The culprit is inulin, which is largely indigestible for human beings—but, it turns out, is savored by some of our gut bacteria, who respond by producing enthusiastic quantities of gas. As embarrassing as that flatulence might be, it may also indicate some benefit for our health. One 2020 study of mice suggests that Jerusalem artichokes “may be superior for promoting a healthy gut,” thanks in part to the high amount of inulin they contain. That same inulin content is also what gives sunchokes a lower glycemic index than other root vegetables like potatoes, carrots, or parsnips. 

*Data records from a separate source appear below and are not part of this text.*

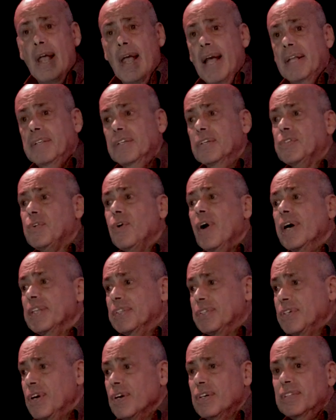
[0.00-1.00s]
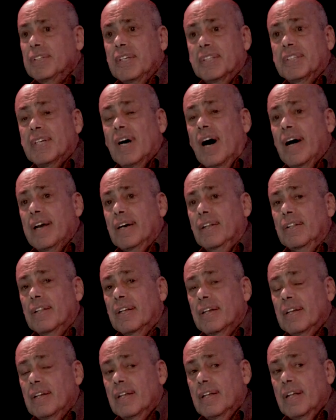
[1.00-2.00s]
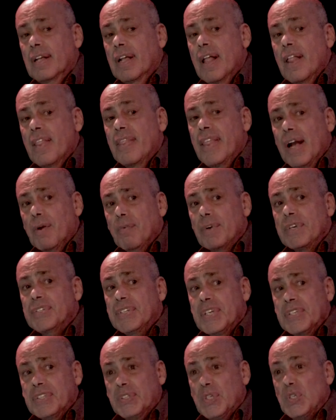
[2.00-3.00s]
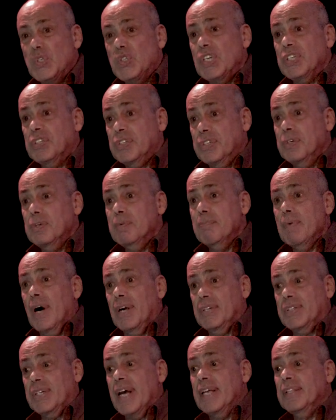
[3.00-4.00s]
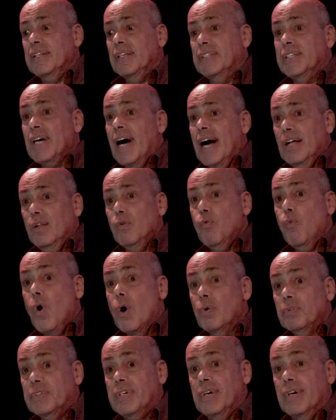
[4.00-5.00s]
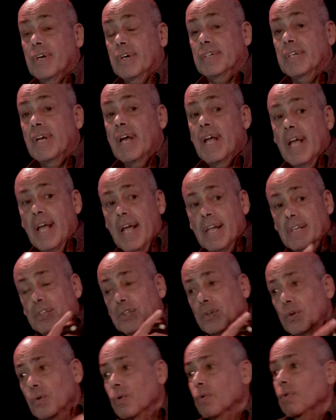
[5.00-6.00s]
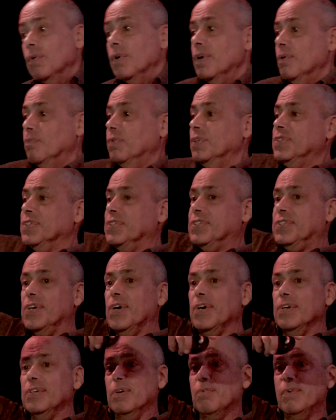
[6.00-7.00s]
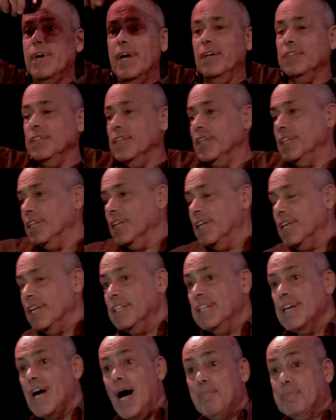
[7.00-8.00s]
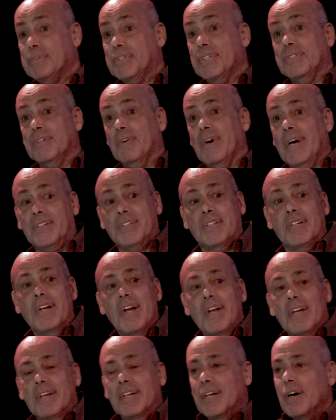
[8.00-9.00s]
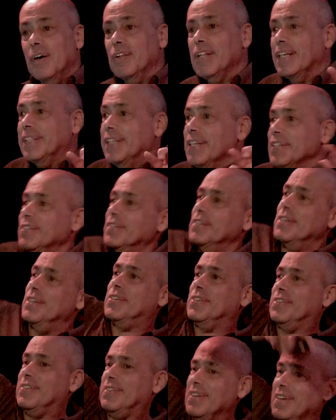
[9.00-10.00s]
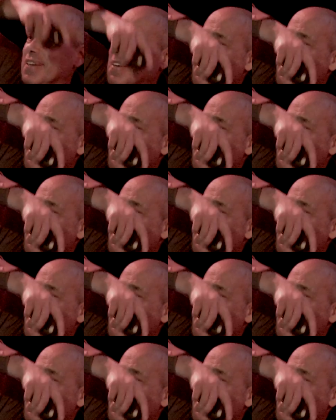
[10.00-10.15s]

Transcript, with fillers: and you try to turn the dial, that resistance is too much and the dial won't turn and you will just turn around in the opposite direction. You go like this and you just,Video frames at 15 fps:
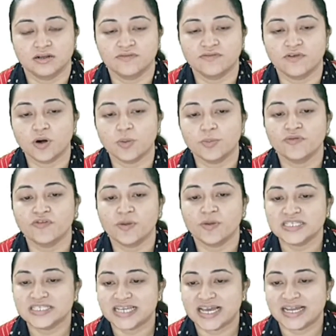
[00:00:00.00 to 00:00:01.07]
for
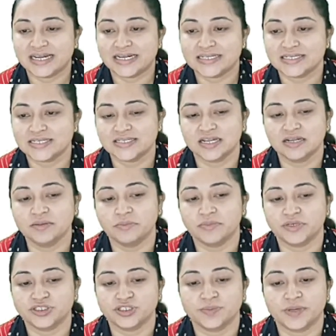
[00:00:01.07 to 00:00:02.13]
performance analysis and
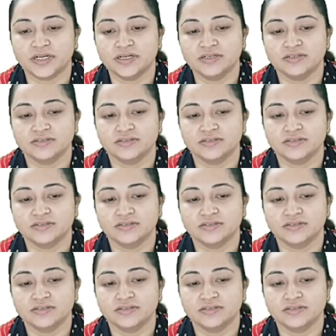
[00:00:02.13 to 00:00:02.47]
measurement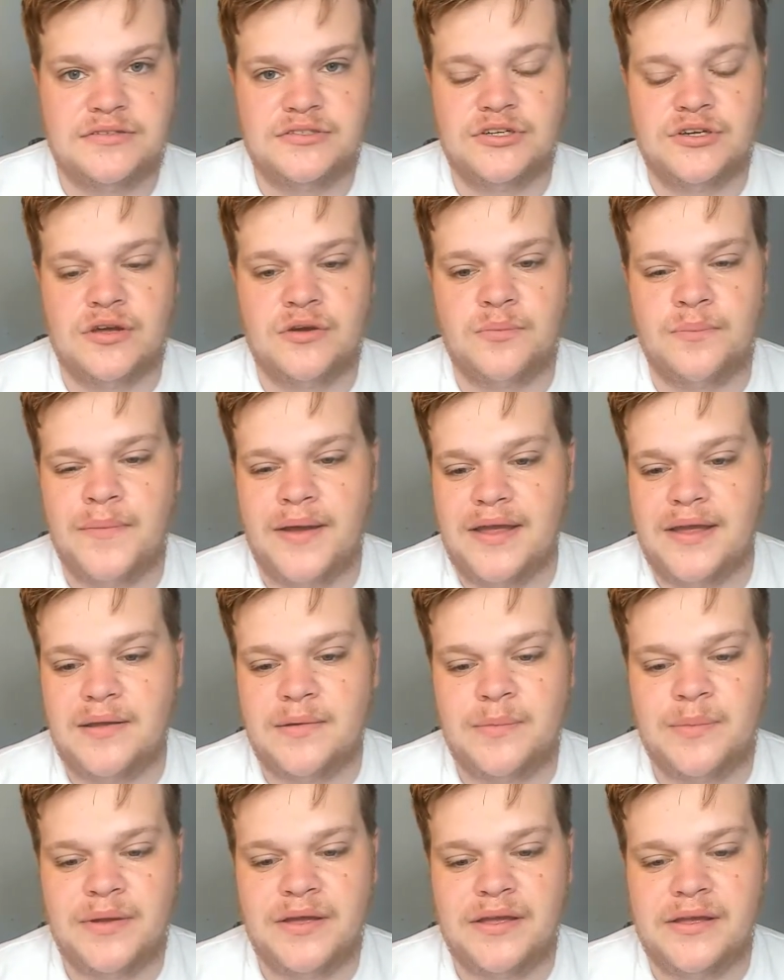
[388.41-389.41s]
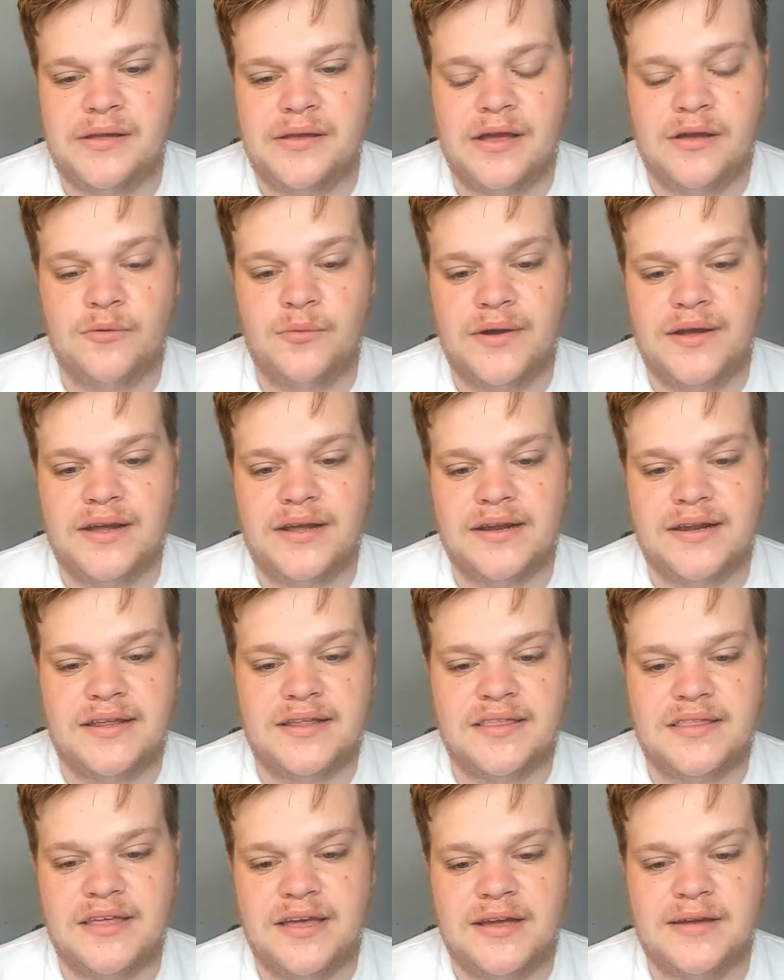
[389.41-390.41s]
maybe a weekly
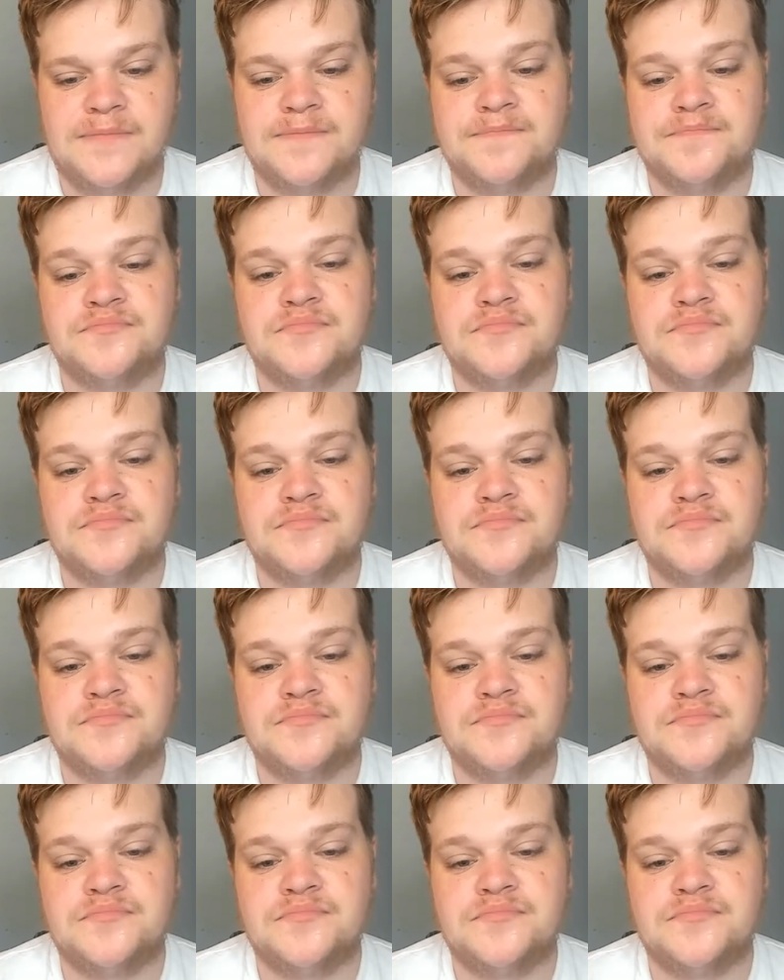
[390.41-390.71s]
thing.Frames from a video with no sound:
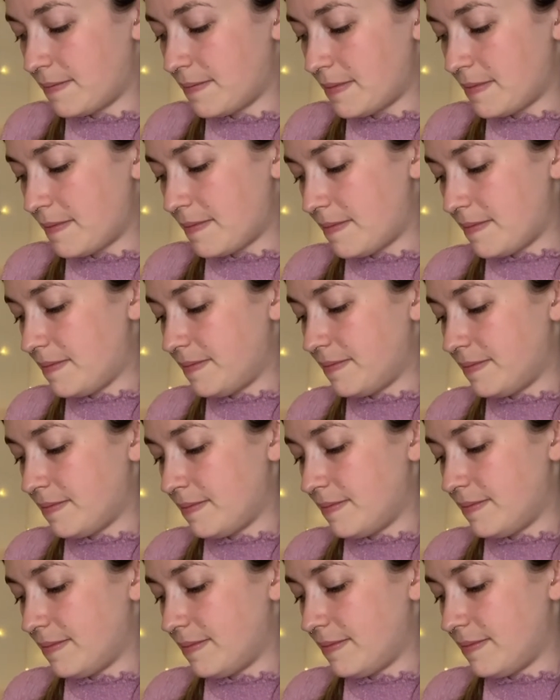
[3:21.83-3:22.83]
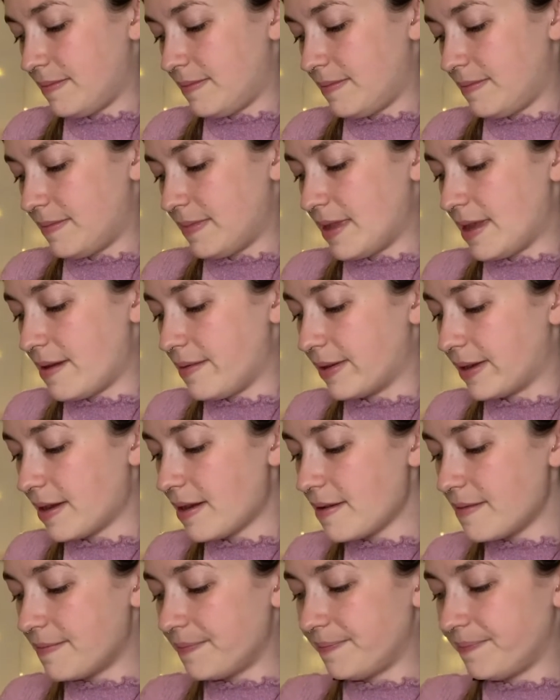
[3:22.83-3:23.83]
There we go.
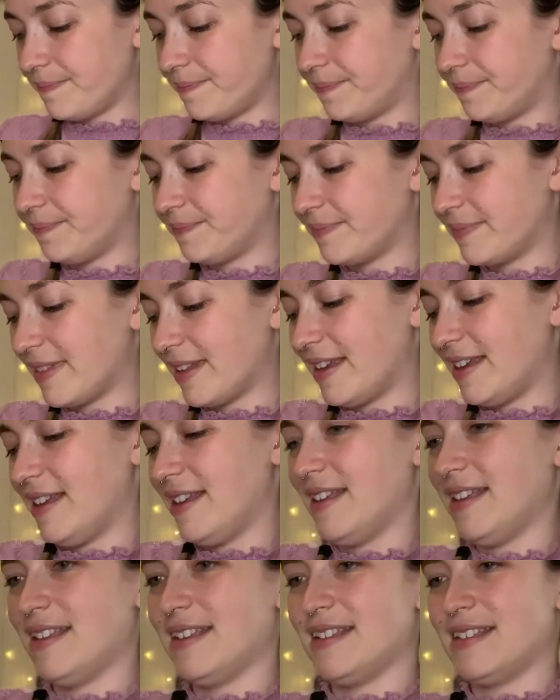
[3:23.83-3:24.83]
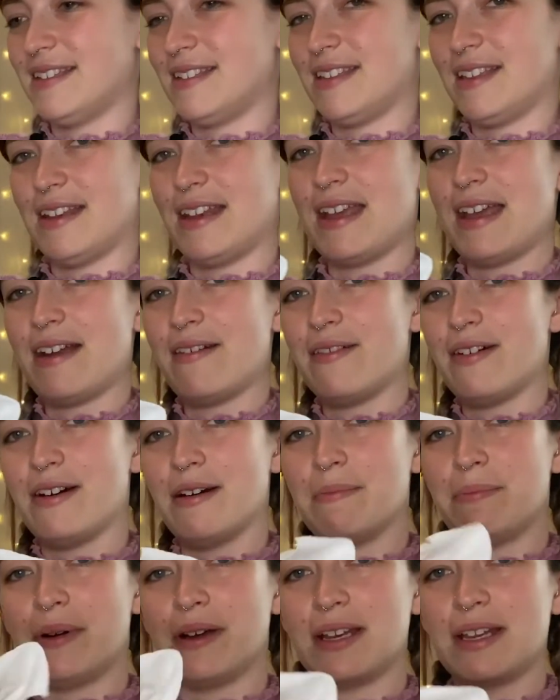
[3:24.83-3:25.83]
So now our
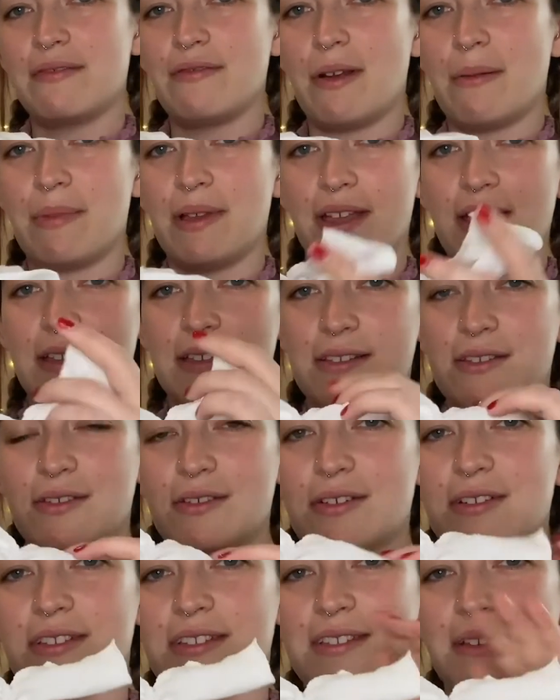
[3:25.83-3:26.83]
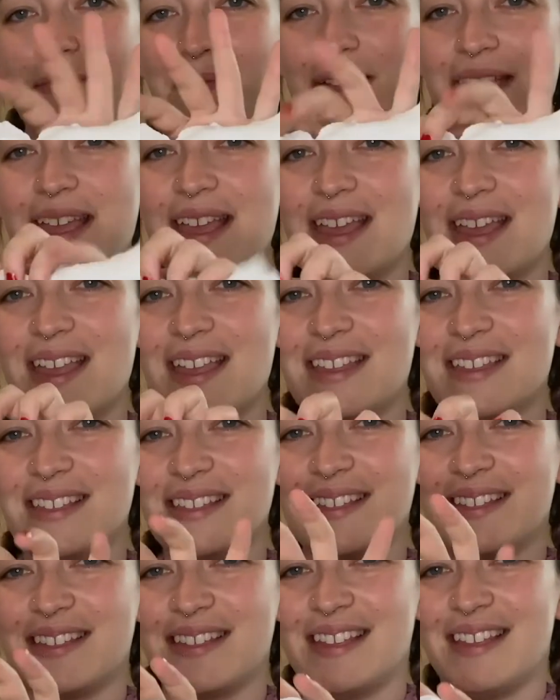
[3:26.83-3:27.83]
bunny rabbit has got some ears.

If you like sunchokes, you don’t necessarily have to resign yourself to their side effects. Michael Washburn, director of preservation at Seed Savers Exchange, says he’s heard a range of theories about how to prepare sunchokes to maximize digestibility, including waiting to harvest them until after several frosts, or exposing them to acid during cooking. Much as sunchokes need to be treated with acid before fermentation to produce ethanol, boiling them in water laced with lemon juice or pickling them in vinegar converts some of their indigestible inulin into digestible sugars via a process called acid hydrolysis. Others call for lacto-fermentation or brining in salt water to neutralize their gastrointestinal effects. Of course, your mileage may vary, and the only way to know for sure how your body will respond is to experiment. 

The good news is that experimentation has the potential to be very delicious. Simmered and pureed with butter and herbs, they produce a mash that is somehow simultaneously silky and airy, the perfect foundation for a pan-seared pork chop or chunk of roasted salmon. Roasting them in olive oil coaxes out tender interiors encased by crunchy-chewy caramelized edges. Or follow Sherman’s lead and slice them thin before frying them into shatteringly crisp chips as addictive as any made from potato. Just don’t expect to be filling your car’s fuel tank with them anytime soon.